## Your goal
Copy each record exactly and skip its pictures.

[[ Input open ]]

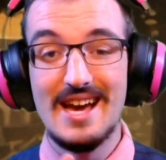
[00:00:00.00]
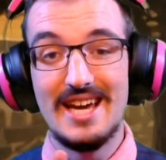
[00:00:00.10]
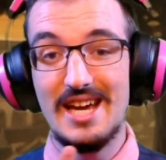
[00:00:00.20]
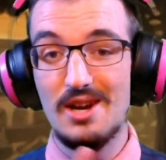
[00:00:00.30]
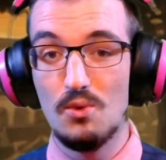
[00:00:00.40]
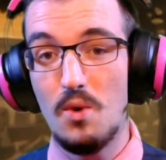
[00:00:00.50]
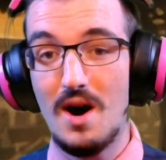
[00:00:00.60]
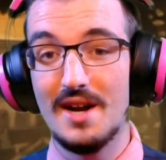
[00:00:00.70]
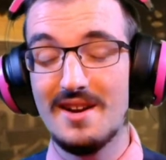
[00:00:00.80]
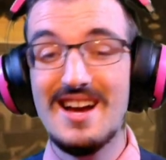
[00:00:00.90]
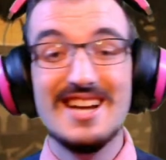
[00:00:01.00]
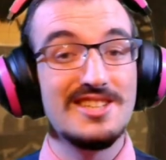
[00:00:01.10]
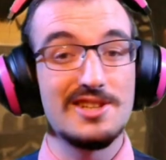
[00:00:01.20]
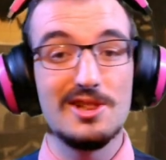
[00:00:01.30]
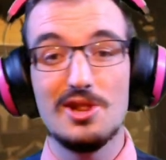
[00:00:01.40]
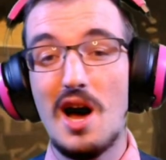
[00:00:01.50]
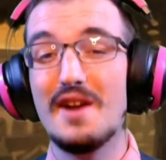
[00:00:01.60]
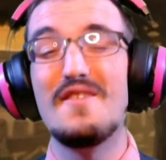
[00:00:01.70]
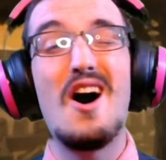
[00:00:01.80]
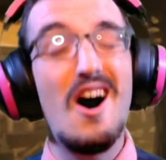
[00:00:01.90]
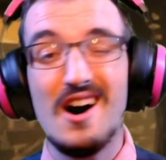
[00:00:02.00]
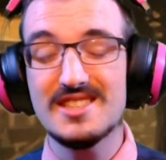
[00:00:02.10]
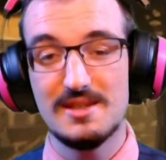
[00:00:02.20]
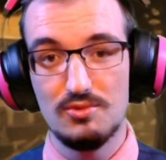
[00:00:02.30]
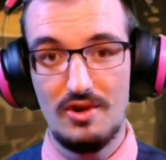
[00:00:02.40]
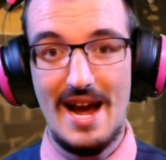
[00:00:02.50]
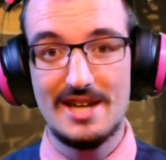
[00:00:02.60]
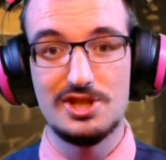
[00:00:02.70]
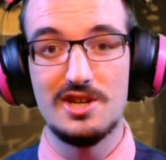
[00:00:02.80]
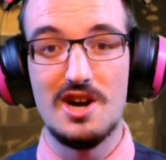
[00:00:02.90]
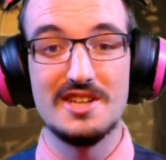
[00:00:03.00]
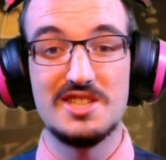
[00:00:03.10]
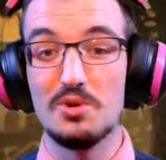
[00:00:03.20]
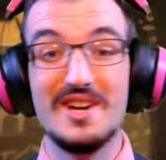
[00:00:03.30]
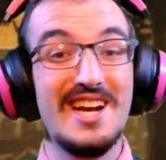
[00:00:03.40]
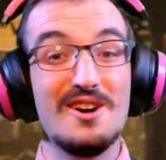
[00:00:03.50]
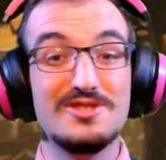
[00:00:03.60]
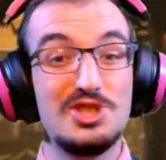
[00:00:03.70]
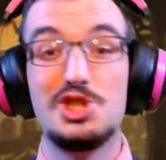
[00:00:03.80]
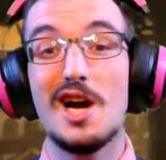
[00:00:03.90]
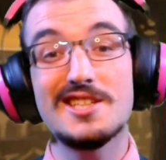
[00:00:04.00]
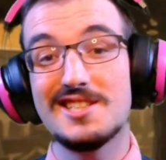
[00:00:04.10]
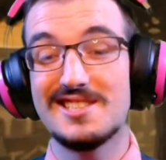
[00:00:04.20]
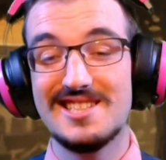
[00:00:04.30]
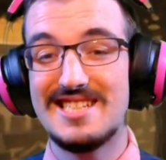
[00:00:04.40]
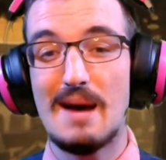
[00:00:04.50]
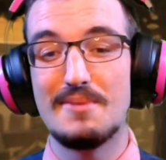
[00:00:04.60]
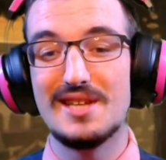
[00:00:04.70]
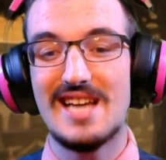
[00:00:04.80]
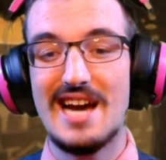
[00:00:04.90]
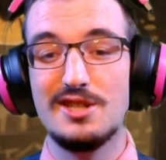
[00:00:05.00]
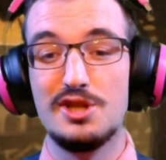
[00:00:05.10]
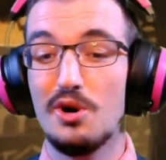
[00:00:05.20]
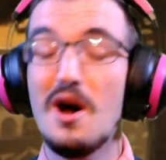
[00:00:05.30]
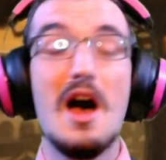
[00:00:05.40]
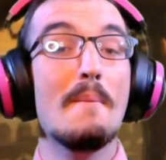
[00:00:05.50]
he one does a lot of awesome reaction content where he goes just as in depth as I do,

[[ Input closed ]]

## Exercise solution
[00:00:00.00]
[00:00:00.10]
[00:00:00.20]
[00:00:00.30]
[00:00:00.40]
[00:00:00.50]
[00:00:00.60]
[00:00:00.70]
[00:00:00.80]
[00:00:00.90]
[00:00:01.00]
[00:00:01.10]
[00:00:01.20]
[00:00:01.30]
[00:00:01.40]
[00:00:01.50]
[00:00:01.60]
[00:00:01.70]
[00:00:01.80]
[00:00:01.90]
[00:00:02.00]
[00:00:02.10]
[00:00:02.20]
[00:00:02.30]
[00:00:02.40]
[00:00:02.50]
[00:00:02.60]
[00:00:02.70]
[00:00:02.80]
[00:00:02.90]
[00:00:03.00]
[00:00:03.10]
[00:00:03.20]
[00:00:03.30]
[00:00:03.40]
[00:00:03.50]
[00:00:03.60]
[00:00:03.70]
[00:00:03.80]
[00:00:03.90]
[00:00:04.00]
[00:00:04.10]
[00:00:04.20]
[00:00:04.30]
[00:00:04.40]
[00:00:04.50]
[00:00:04.60]
[00:00:04.70]
[00:00:04.80]
[00:00:04.90]
[00:00:05.00]
[00:00:05.10]
[00:00:05.20]
[00:00:05.30]
[00:00:05.40]
[00:00:05.50]
he one does a lot of awesome reaction content where he goes just as in depth as I do,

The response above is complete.